她有些不解,江怀策出身好,如今自己身上不仅有侯爷封号,还掌握江北铁骑,江北军的实权,是淮京中多少女娘都想嫁的人。
可是在沈枝意这里,她似乎永远都在跟江怀策划清界限,在用自己的行动告诉所有人,她不喜欢江怀策,不想做什么长平侯夫人。
“难道是明淮不好吗?”
沈枝意看着阮熹汀带着几分疑惑的眼神,她轻摇头说道:“侯爷很好,所以会有更好的人去配他,但不会是臣女。”
江怀策是很好,不过这一辈子,沈枝意不想再靠近他,她从前向来是一个不撞南墙不回头的人,总是以为只要自己努力,只要自己去做,就一定会得到回报。

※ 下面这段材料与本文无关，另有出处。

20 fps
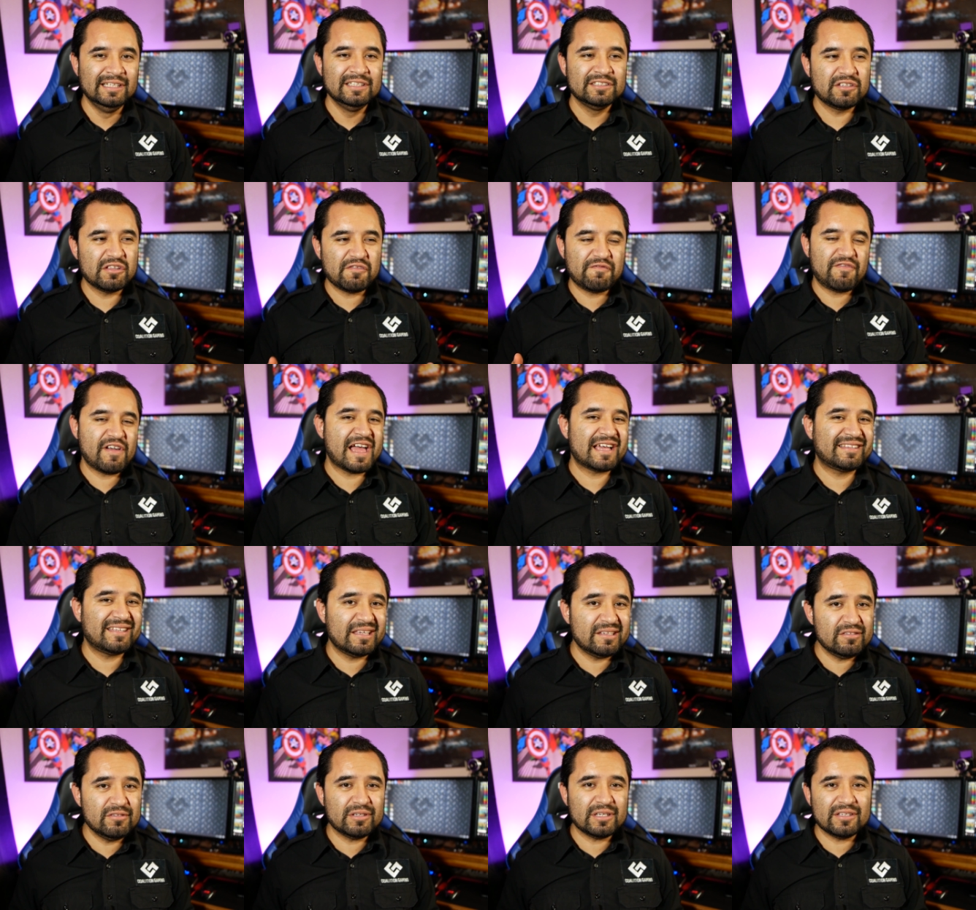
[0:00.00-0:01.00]
So the fact
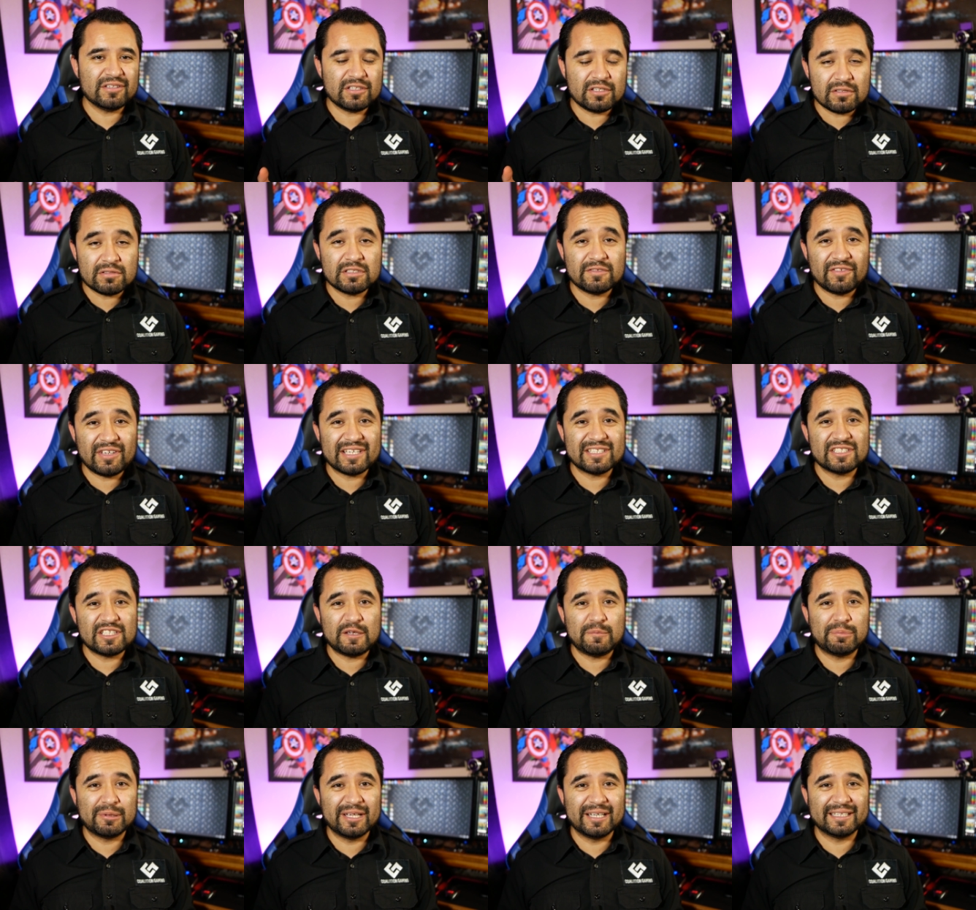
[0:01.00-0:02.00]
that you can use
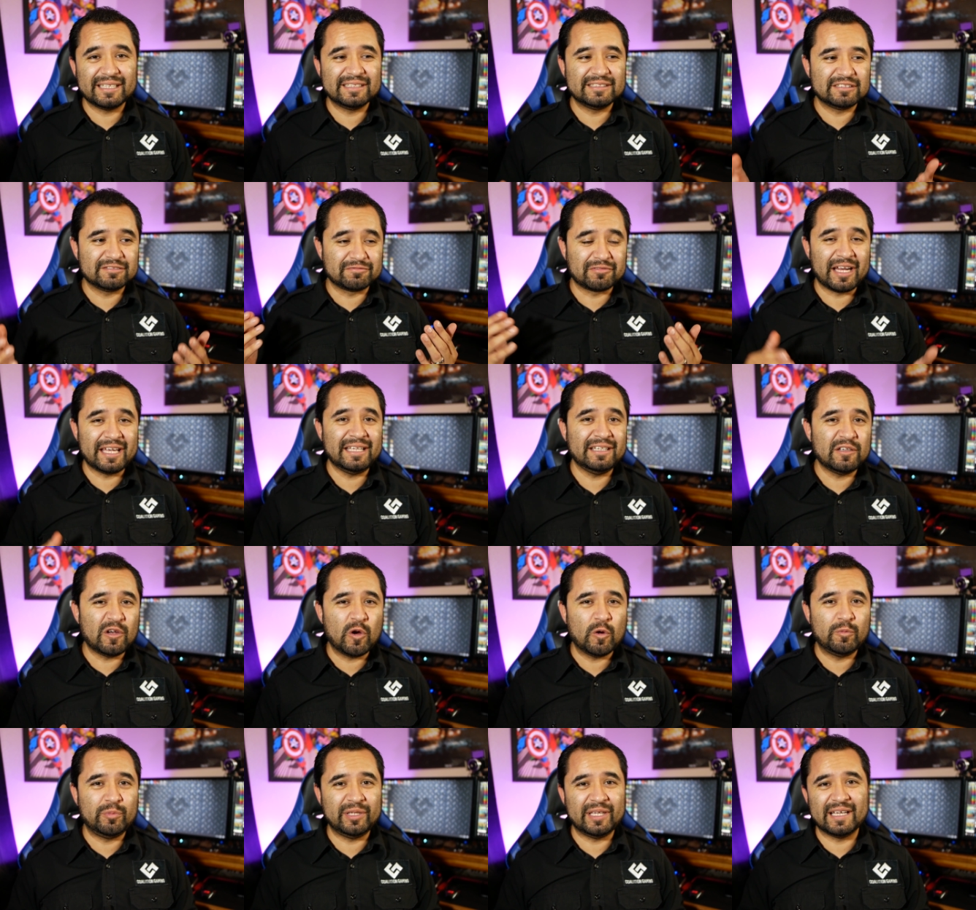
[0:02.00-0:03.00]
VST plugins right in
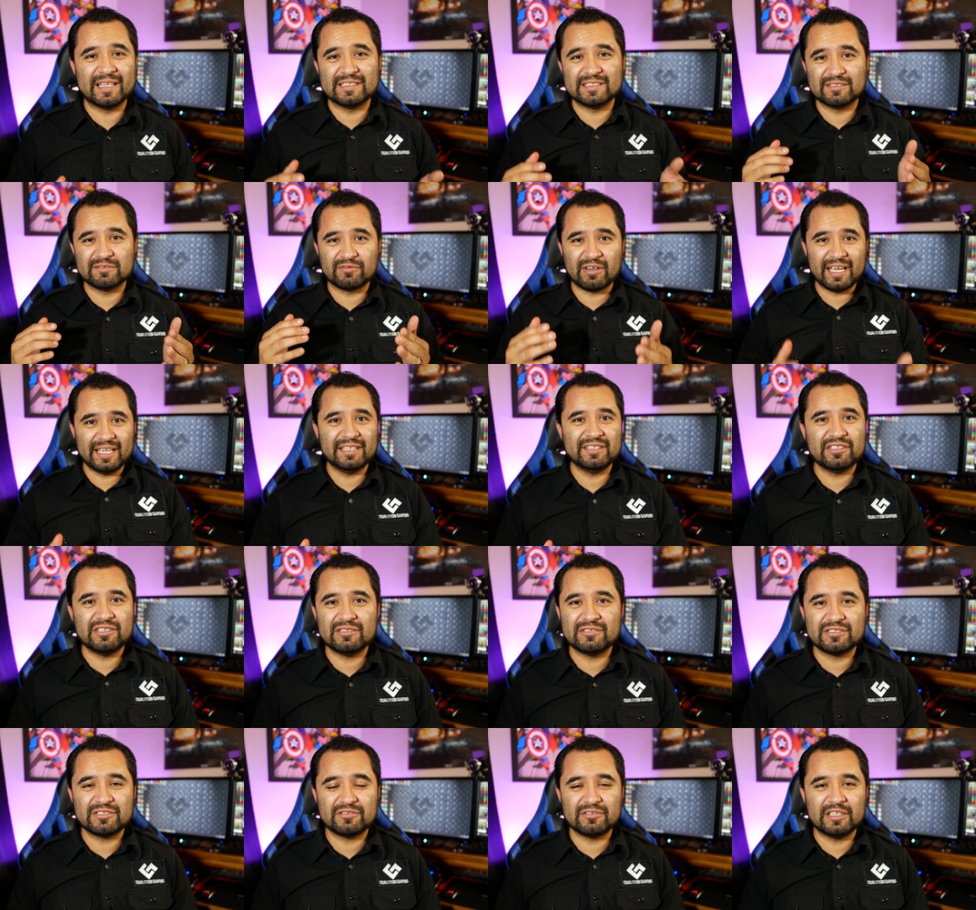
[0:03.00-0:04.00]
OBS, right into
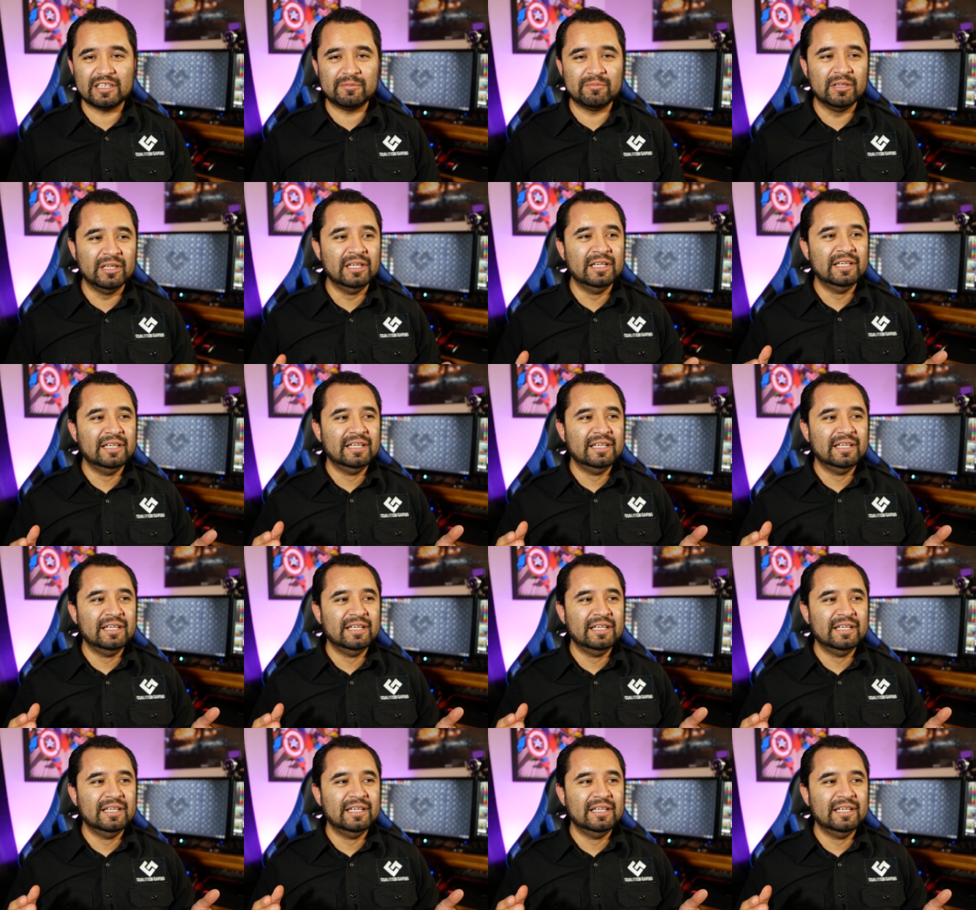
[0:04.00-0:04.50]
your stream,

可是前世她什么都做了,她捂不热他的心,她也不想去捂了。
“本宫知道了,你的话,本宫会转告的。”
阮熹汀没有再多说,她让沈枝意回去,自己则是去永宁殿找齐承泽,她到的时候便看到齐承泽神色有一瞬慌张,随后恢复平静。
“子玉?信给她了?”
听到齐承泽的问话,阮熹汀走过去,将手中的两封信放到桌子上:“沈四小姐说她不会收明淮的任何一件东西。”
那两封信上连个折痕和拆封的痕迹都没有,一看就知道,这沈枝意根本就没拆开过,齐承泽无奈叹口气:“罢了,等明淮回来再说吧。”
也不知道他做了什么,惹得人家女娘那般躲避他,仿佛他是什么洪水猛兽,吃人的妖精一般。
“殿下是在作画吗?”
阮熹汀发现了齐承泽放在一旁的画笔,还有那宣纸上刚画完的手,看样子,像是女子的手。
只是她才说了一句,齐承泽便接过话头说:“好久没有为你作画了,孤想为你画一幅画。”
阮熹汀面上一愣,走到齐承泽身后:“殿下若要为臣妾作画,可以唤臣妾过来。”
这是齐承泽第一次说给她作画,而他口中说的好久没有为她作画的那句话,在她听来,倒是有几分敷衍。
殿下,你可从来没有为我画过一次画啊。
她之前来齐承泽的书房,看到他瓷器卷缸中有许多画,私自打开过一次,每一幅画都是同一个人。
而这些画都有一个共同点,那就是她们没有脸,只有动作,从豆蔻年华直到芳华少女,像是在记录一个人的生平一般。
她不知道这是谁,大抵是他情动时,嘴里喊出的那个滚烫的名字‘小妹’,可她问遍东宫所有人,大家都不知道这个小妹是谁。
或许死了,也或许不在殿下身边,才能令他如此挂念,他的心头,挂着他爱而不得的白月光,而她却不敢多问一句。